Research in the UK shows that sales people and business executives who play golf experience an 85% better chance of securing a business deal on the golf course than through conventional methods of marketing.
Why do I mention this? Well there is no doubt that it costs less to retain and sell to an existing customer than it does to attract a new one. While there may be contention as to how much more expensive it is (marketing experts agree it is somewhere between 4 and 7 times), if you can develop customer loyalty you will repay any investment many times over.
Don’t play golf? Neither do I, but you can build a strong customer relationship off the course as well – although I am told it is nowhere near as much fun.
Here are just a few customer touch points that you can use to strengthen your relationships and keep your customers informed and engaged:
- Email messages, newsletters, and surveys: Provide product/service updates, promote goods and services, and communicate news/events.
- Feedback: Ask for, capture, and act on your customer’s input.
- nsight: Research your customers’ markets, strategies, and goals.

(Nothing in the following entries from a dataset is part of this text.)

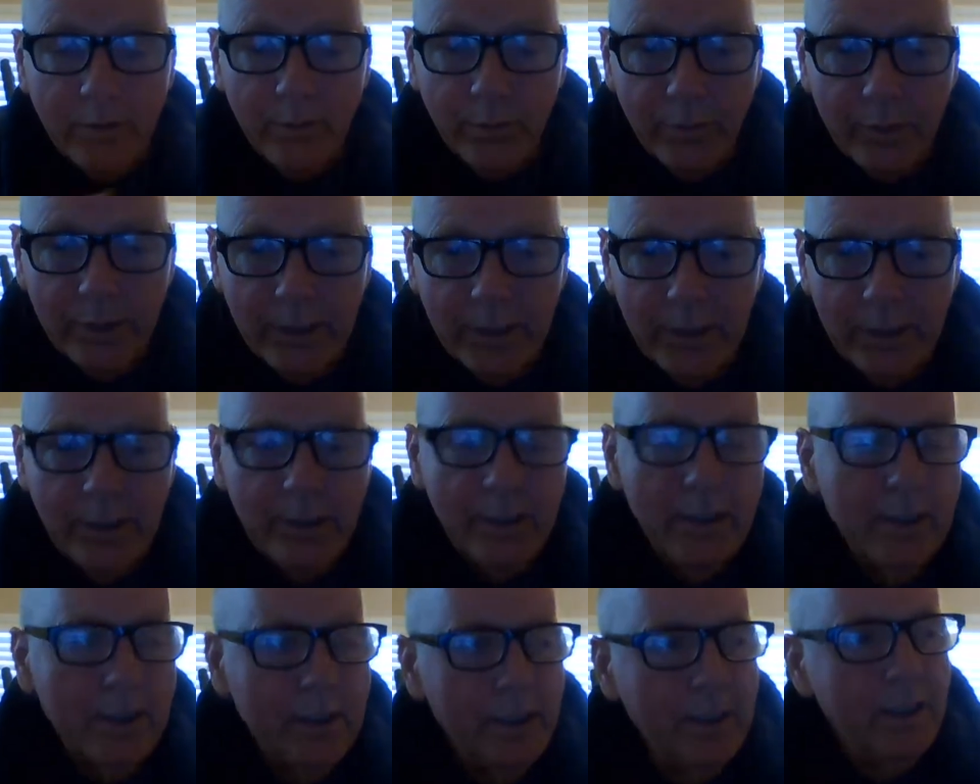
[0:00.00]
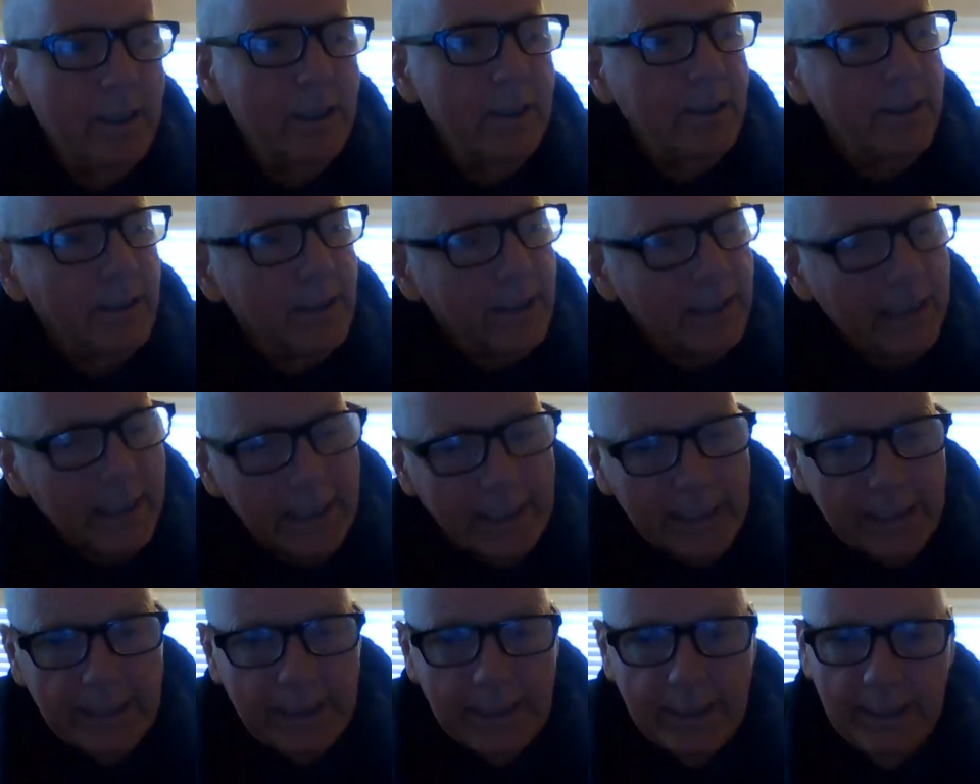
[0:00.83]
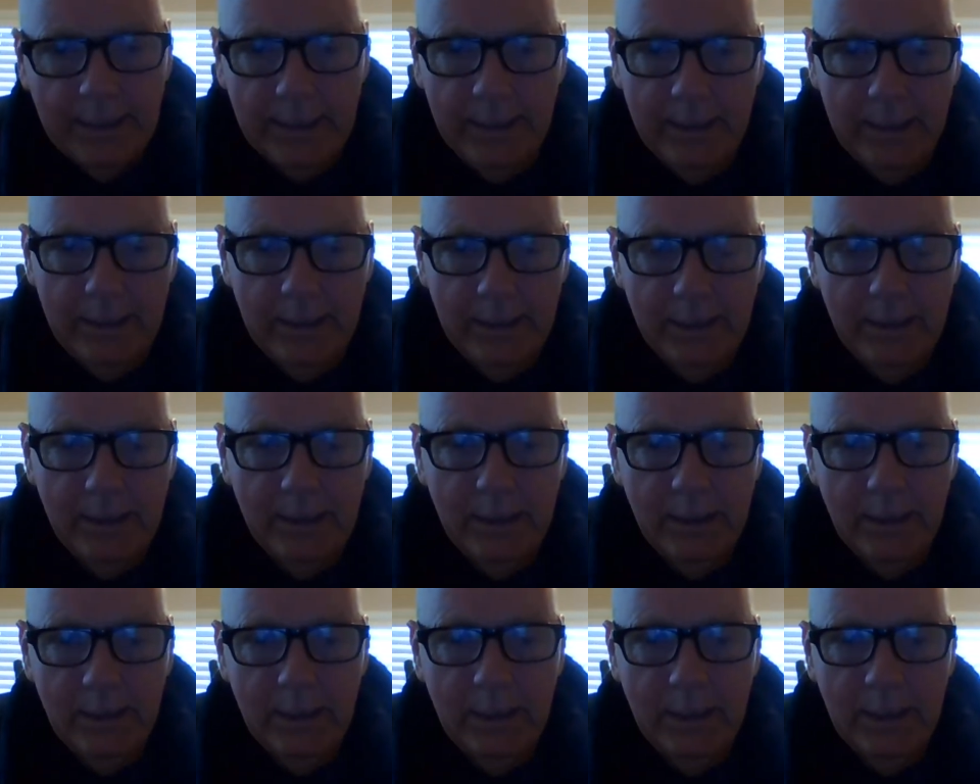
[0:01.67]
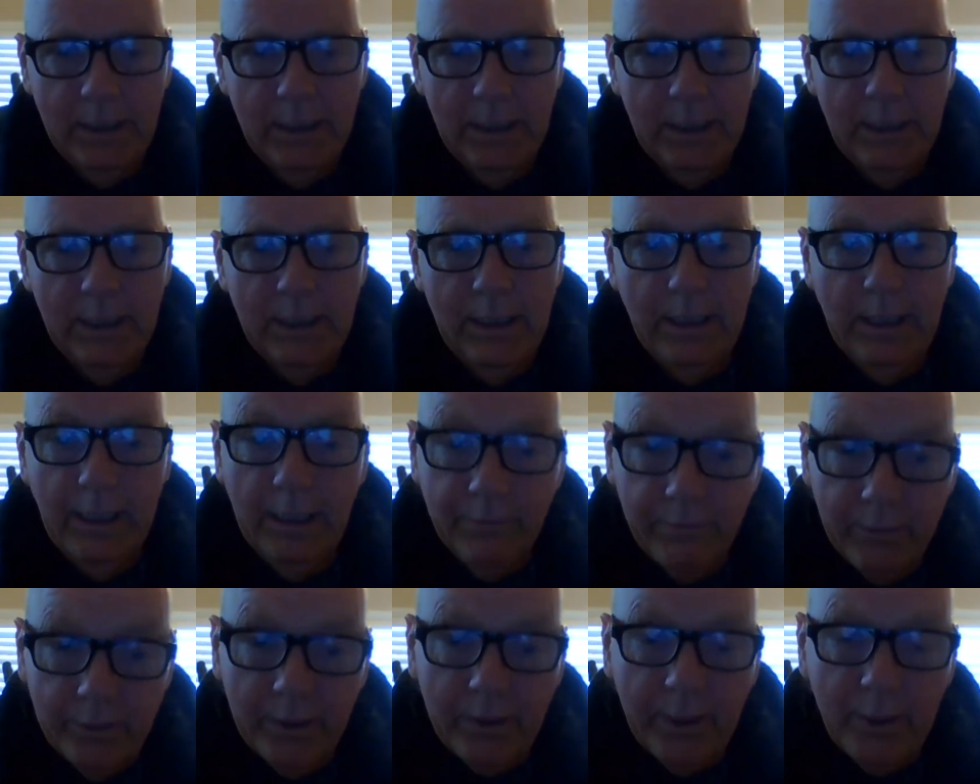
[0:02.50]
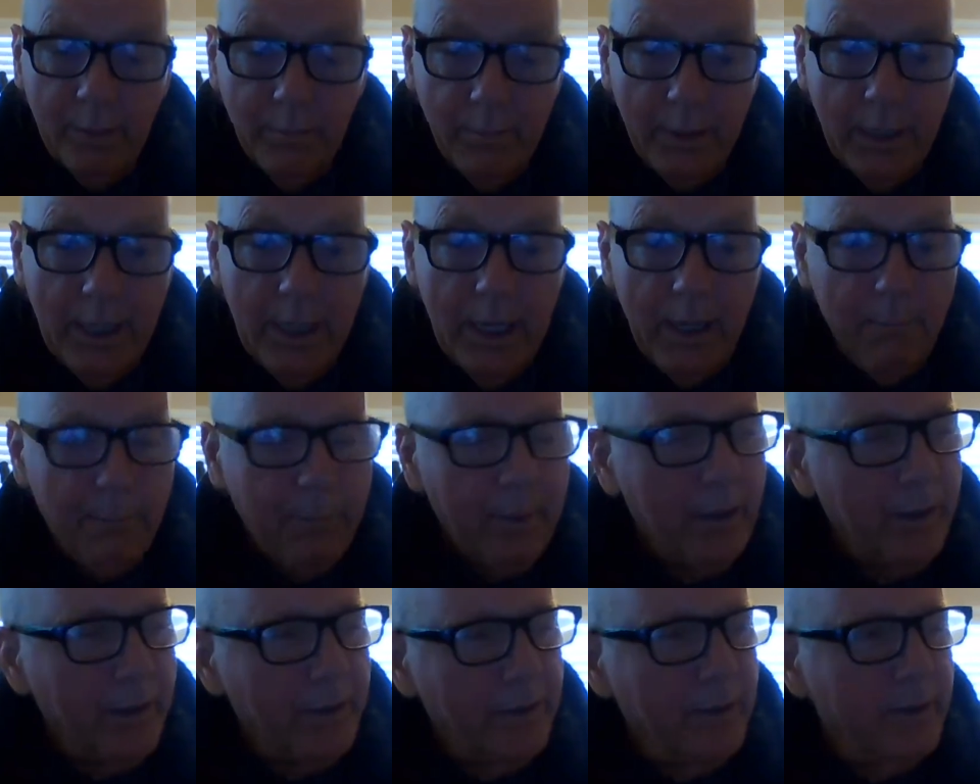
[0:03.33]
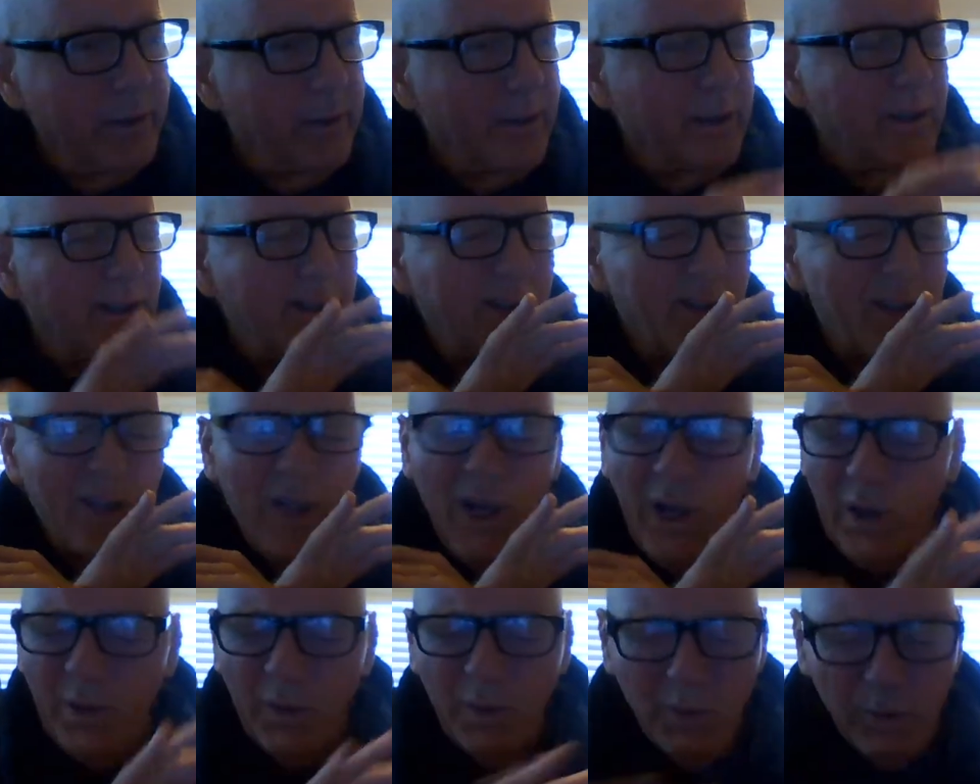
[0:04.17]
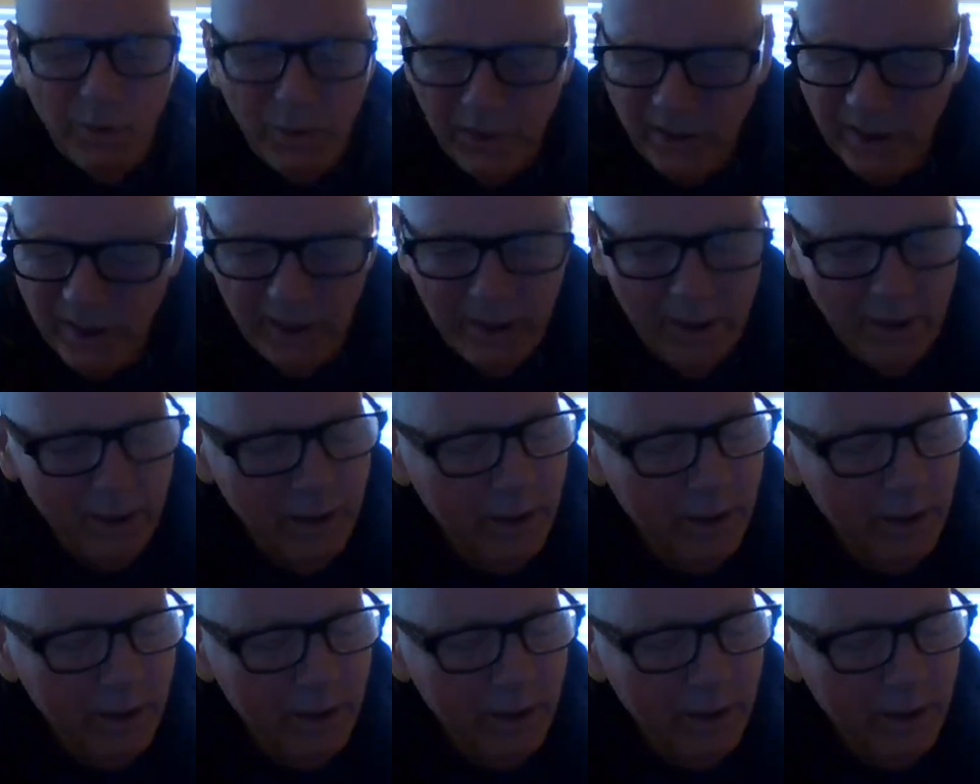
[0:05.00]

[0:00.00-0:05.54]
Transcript: green to dead, never to come back, burned, toast.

- Customer loyalty: Implement loyalty, affinity, and rewards programs.
- Relationship building: Talk and listen to customers in order to maintain a dialogue and to build a trust based relationship.

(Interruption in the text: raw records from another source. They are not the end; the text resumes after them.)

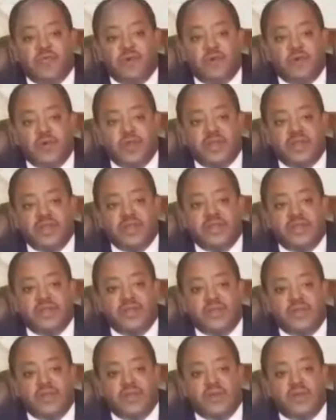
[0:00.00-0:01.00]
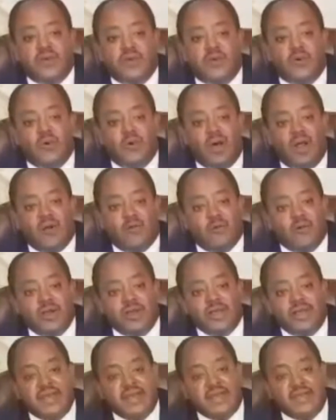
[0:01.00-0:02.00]
the world who are
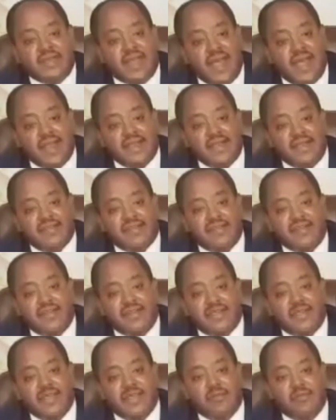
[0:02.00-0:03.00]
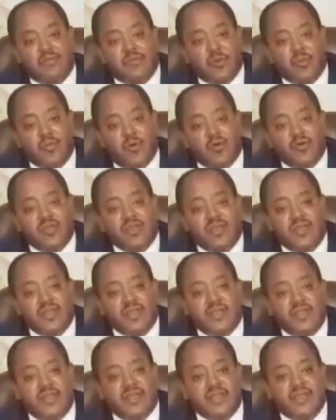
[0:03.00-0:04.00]
working tirelessly in
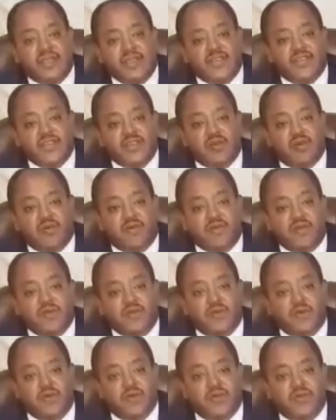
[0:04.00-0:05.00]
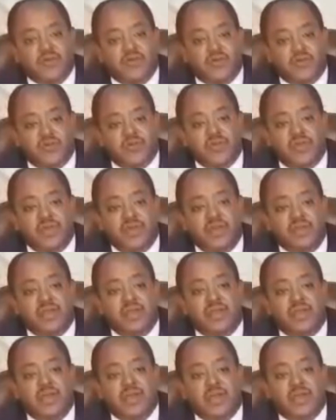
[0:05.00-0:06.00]
promoting the teaching of the Golden Rule.
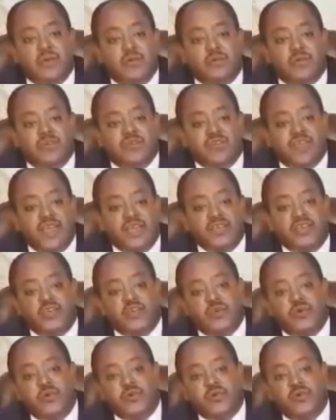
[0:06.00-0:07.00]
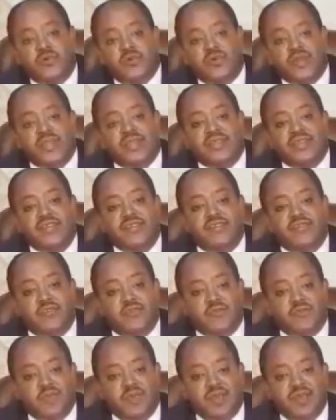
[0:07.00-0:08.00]
We send you greetings
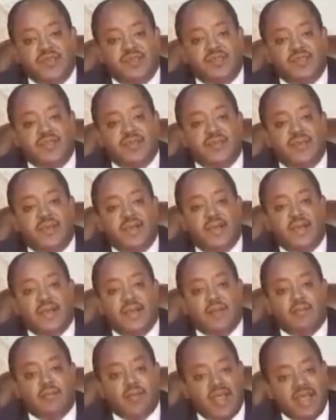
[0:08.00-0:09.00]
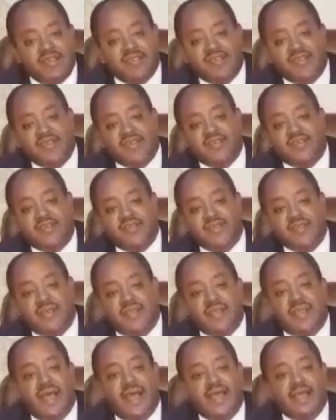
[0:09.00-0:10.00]
of peace, blessings,
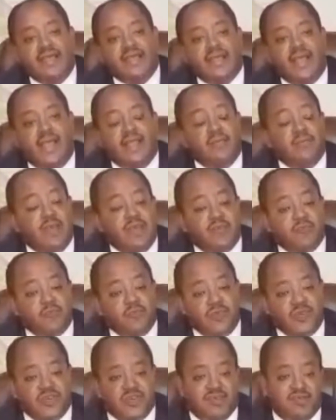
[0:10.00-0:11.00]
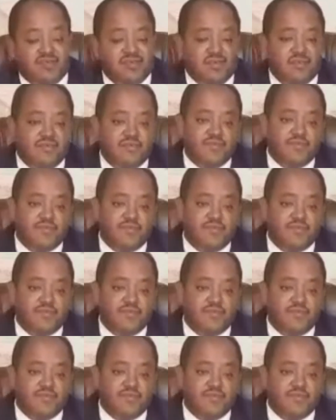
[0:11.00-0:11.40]
light, and best wishes.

- Be accessible: Make it easy for customers to reach you.
- Customer satisfaction: Implement a customer satisfaction policy that provides a way to resolve/remedy problems and issues.
- Involvement: Engage customers in product development/enhancement, via beta tests, focus groups, and pilots.
- Anticipate customer needs: Learn their business, their purchasing patterns, and their requirements for effective proactive solutions.
- Become an indispensable resource: Look for ways to add value, to be a real partner, and to help your customers achieve results.
- Help lines: Provide support, service, advice, and information.
- And lastly, I’m told the 19th hole is good…But aren’t there only 18 holes?
In building customer relationships, remember to value the “personal touch.” Make an effort to get to know your customer “as a person.” You will be surprised at how much you may have in common. Establishing personal bonds goes a long way toward building lasting relationships.
Your efforts will be rewarded with repeat business, referrals, and a satisfied loyal customer.